Justo cuando apretaba los puños, oyó de repente a los dos eunucos decir al unísono: "Saludos, Excelentísimo Señor...".

Le Yan se quedó desconcertada. Al darse la vuelta, vio al hombre de azul caminando lentamente hacia ella.

—¿Por qué tienes que ser tú? —Frunció el ceño y preguntó con arrogancia—. ¿Acaso un funcionario extranjero puede corretear por el palacio a su antojo? Finalmente recordó que aún conservaba cierto poder.

Los eunucos tiraron de su ropa.

Le Yan los miró, pero Chu Gexing dijo: "Por supuesto, un funcionario no puede... Sin embargo, estoy aquí para visitar a la Emperatriz Viuda. ¿Qué, tienes alguna objeción, Guardia Le?"

"Ah... ya veo", sonrió Le Yan radiantemente, "Por supuesto que no, no me atrevería, Almirante, siéntase libre de hacer lo que quiera".

Se levantó y caminó hacia el Salón del Cultivo Mental.

Chu Gexing preguntó: "¿Quieres saber por qué el emperador realmente...?"

Le Yan aguzó el oído: ¡Imposible! ¿Cuánto habrá oído esta persona?

Ella se giró para mirarlo y le preguntó: "¿Qué tal estuvo?".

Chu Gexing arqueó una ceja con delicadeza y le susurró al oído: «El enviado de la frontera norte regresó a la ciudad con el comandante de la guarnición del Mar del Este. ¿Crees que solo Su Excelencia lo sabe? Tú, tú, ten cuidado... tos, tos, tos...» Dejó de hablar, se tapó la boca con la mano, tosió dos veces y la mantuvo en vilo.

Sorprendentemente, Le Yan no se apartó, sino que lo fulminó con la mirada: "Eres tan tímido al hablar, es realmente aburrido.

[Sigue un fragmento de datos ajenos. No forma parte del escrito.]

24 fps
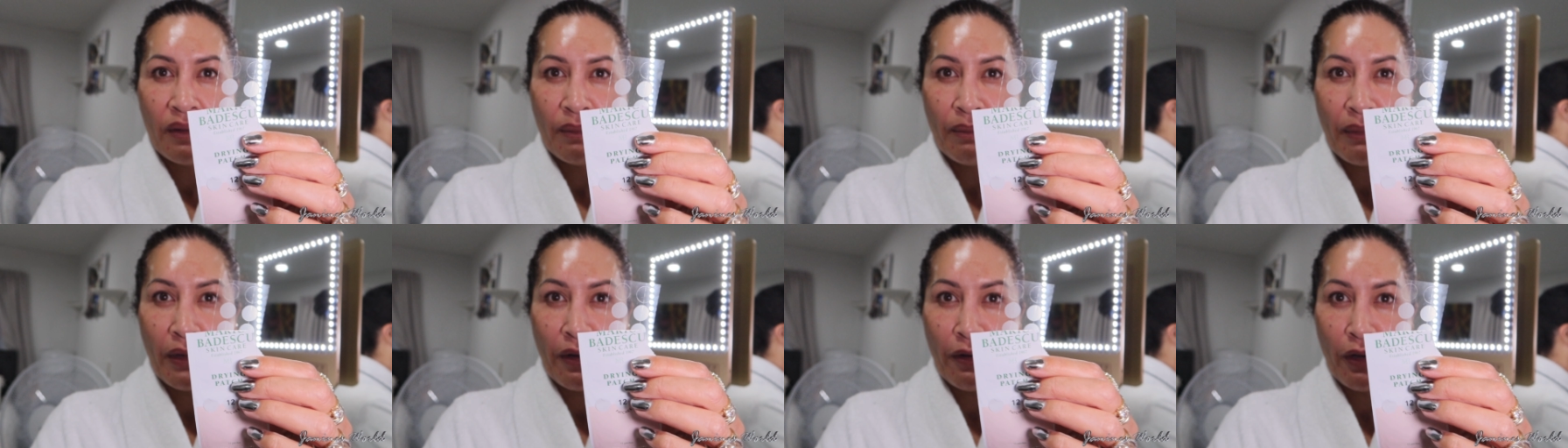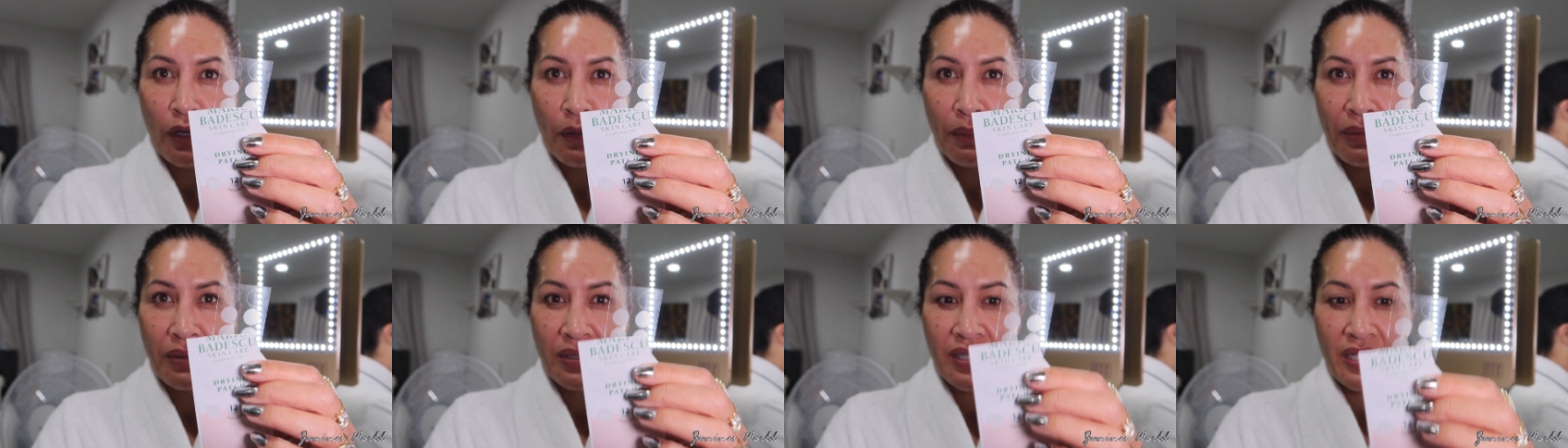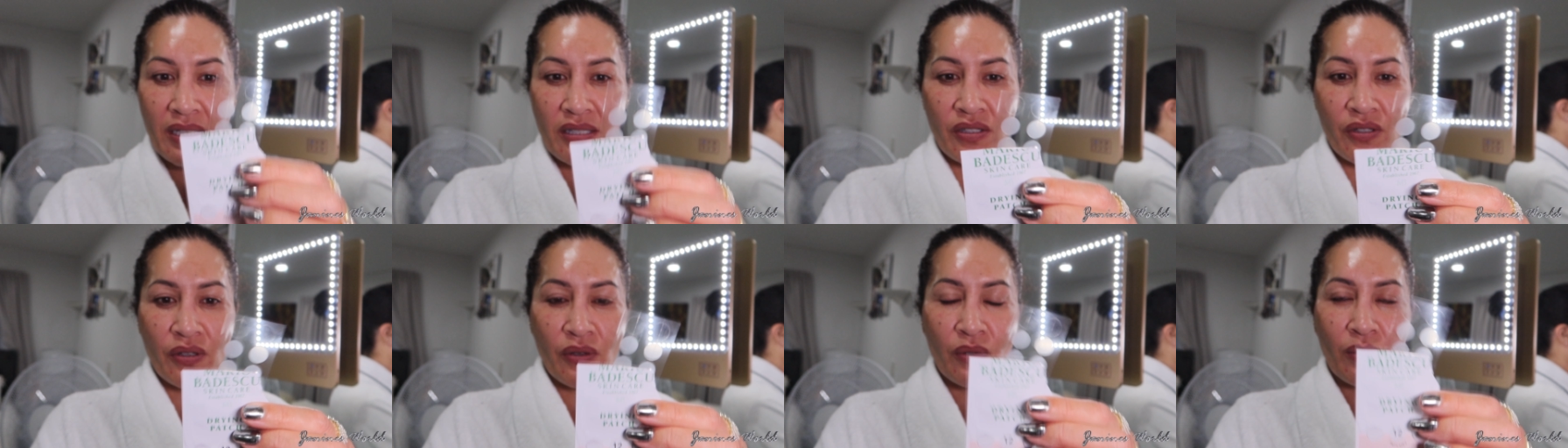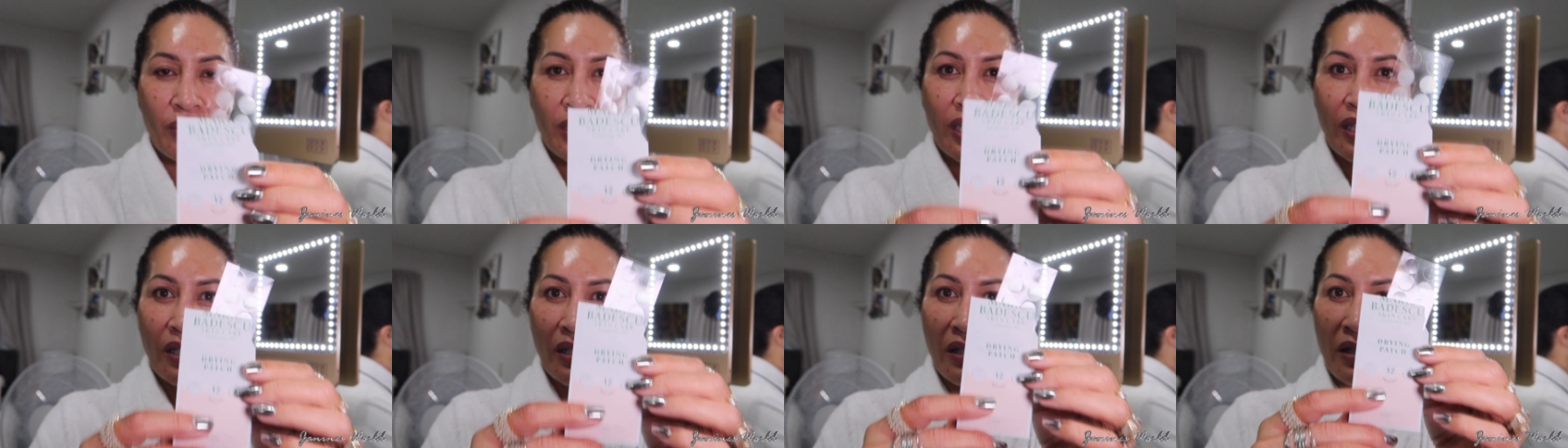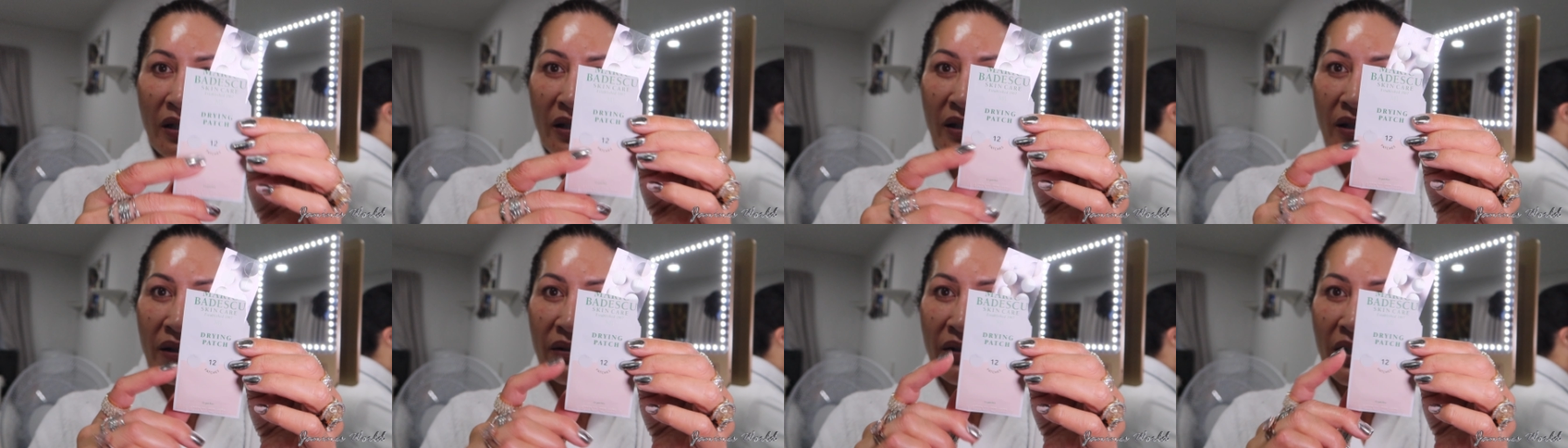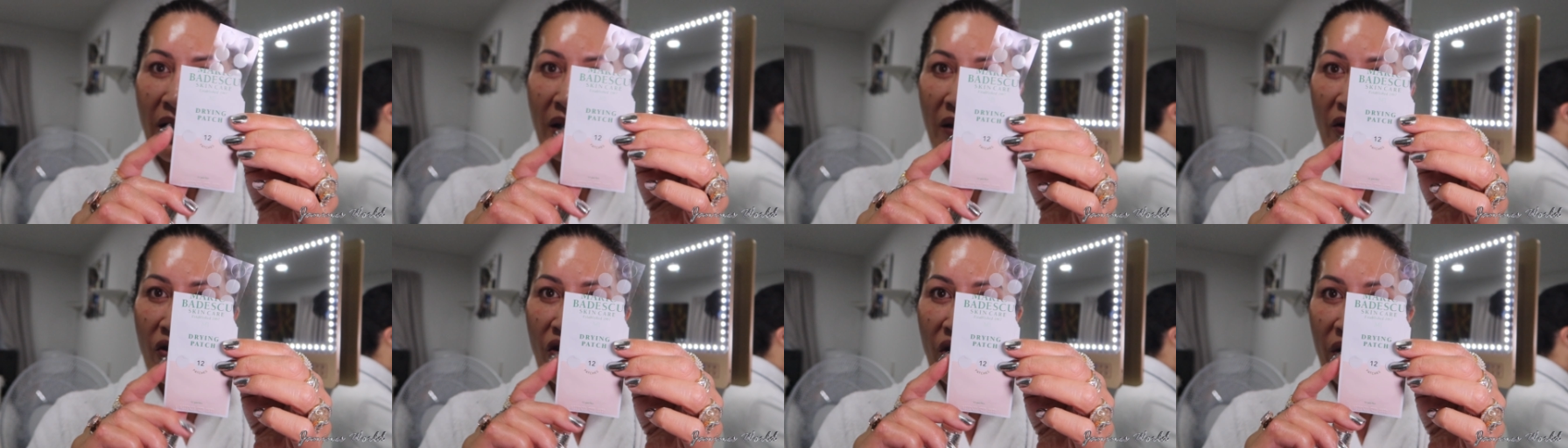Mario Badescu ones, and
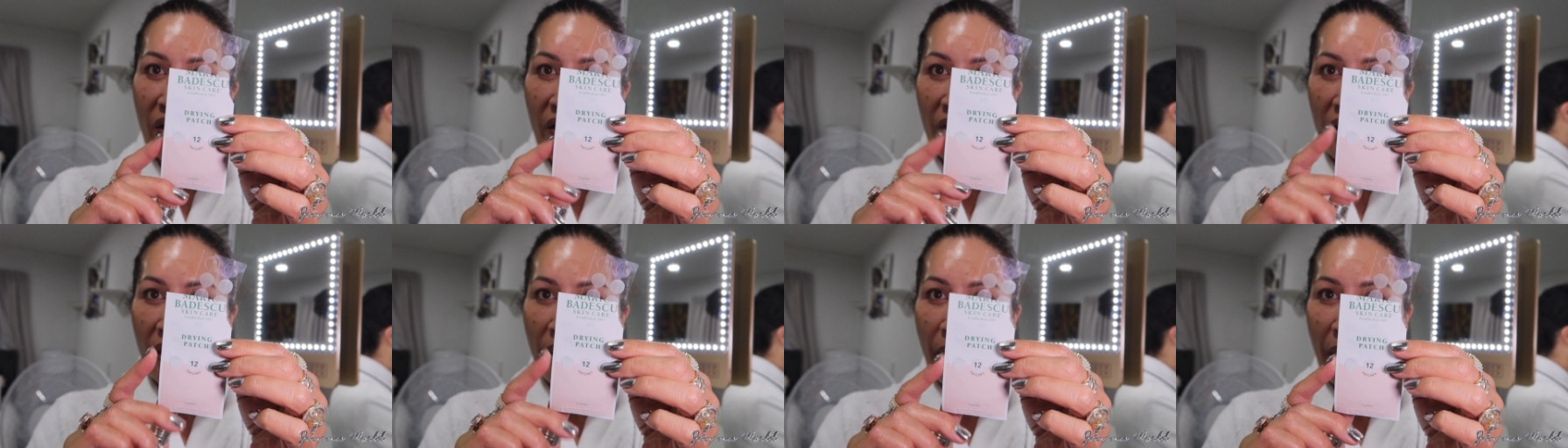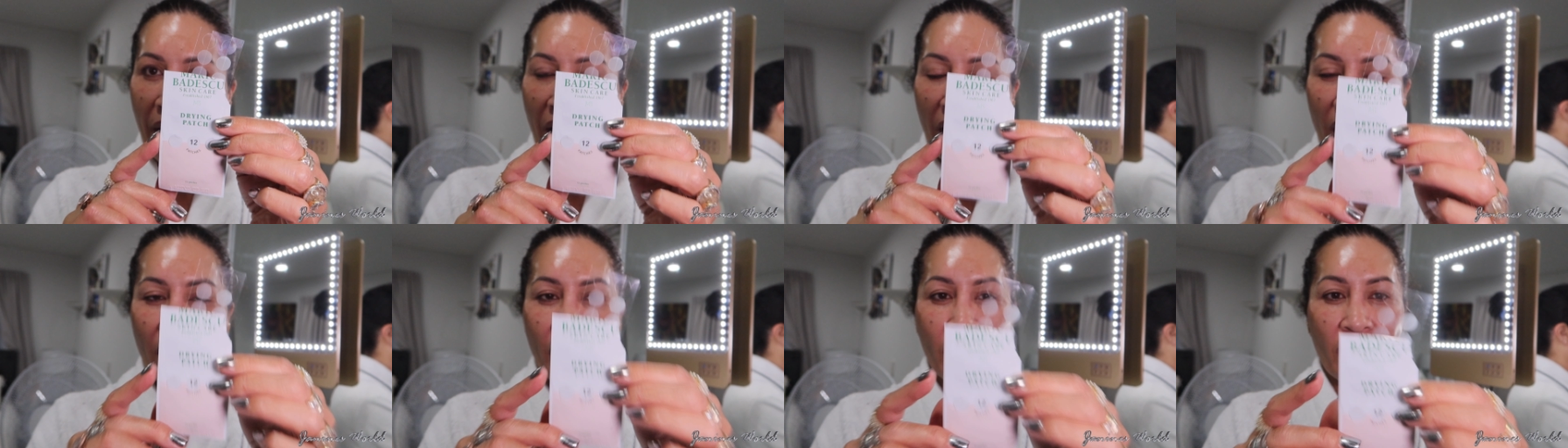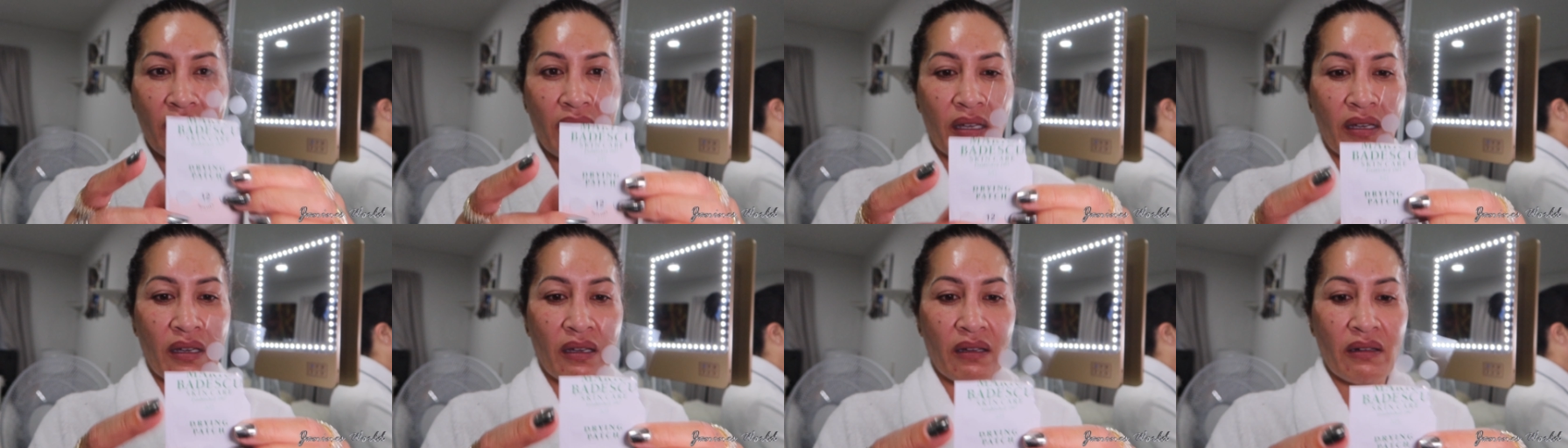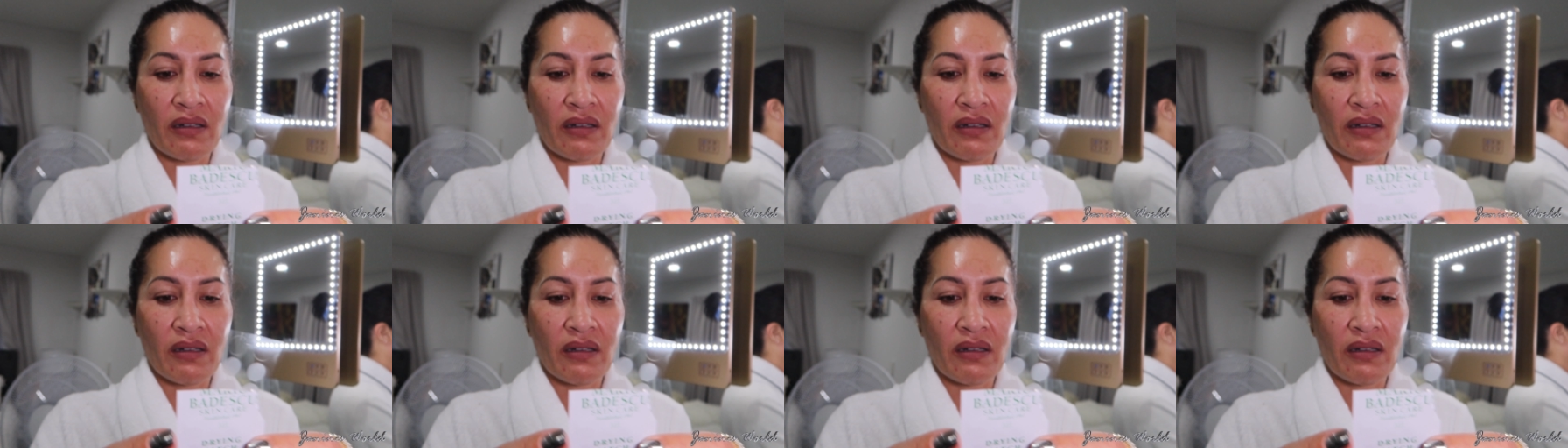that's just the packet here,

Si estás resfriado, no te acerques tanto".

Chu Gexing sonrió levemente: "No pasa nada por haberme resfriado, pero espero que nadie me coma sin que me dé cuenta".

"¿Acaso parezco débil?" Extendió los brazos y los colocó sobre su cintura.

“No eres débil en absoluto, es solo que hay gente más fuerte que tú”, dijo con naturalidad.

"¿Quién? ¿Te refieres a... Jaja, ¿vienes a promocionarte otra vez? Tch." Ella lo miró.

"No me atrevería." Chu Gexing se giró lentamente, su capa ondeando tras él.

"¿Hmm? Eso es extraño."

"¿Quieres saberlo?"

"Te escucharé."

“El Salón del Cultivo Mental… pero ningún funcionario ha estado allí jamás.” Levantó la vista, con un atisbo de envidia. “Leyan, tienes muchísima suerte. Te envidio muchísimo.”

Soltó dos risitas con un tono siniestro y luego se alejó lentamente.

Aquella figura extraordinaria se fue desvaneciendo poco a poco en la distancia sobre el sinuoso puente con sus barandillas de jade blanco.

Le Yan lo miró fijamente durante un largo rato.

El joven eunuco preguntó: "¿Guardia Yue? ¿Podemos irnos ya?"

Le Yan apretó los dientes: "Sí, por supuesto..."

Al darme la vuelta, de repente oí una voz dulce y regañona: "¡Oye, ¿qué haces parado aquí como un tonto aturdido? ¡Me estás bloqueando el paso!"

Le Yan se dio la vuelta y se encontró con un rostro que era a la vez furioso y hermoso.

En el instante en que sus miradas se cruzaron, una sonrisa se dibujó lentamente en el rostro de Le Yan.

A lo lejos, Chu Gexing giró lentamente la cabeza, y una sonrisa cómplice apareció en sus ojos.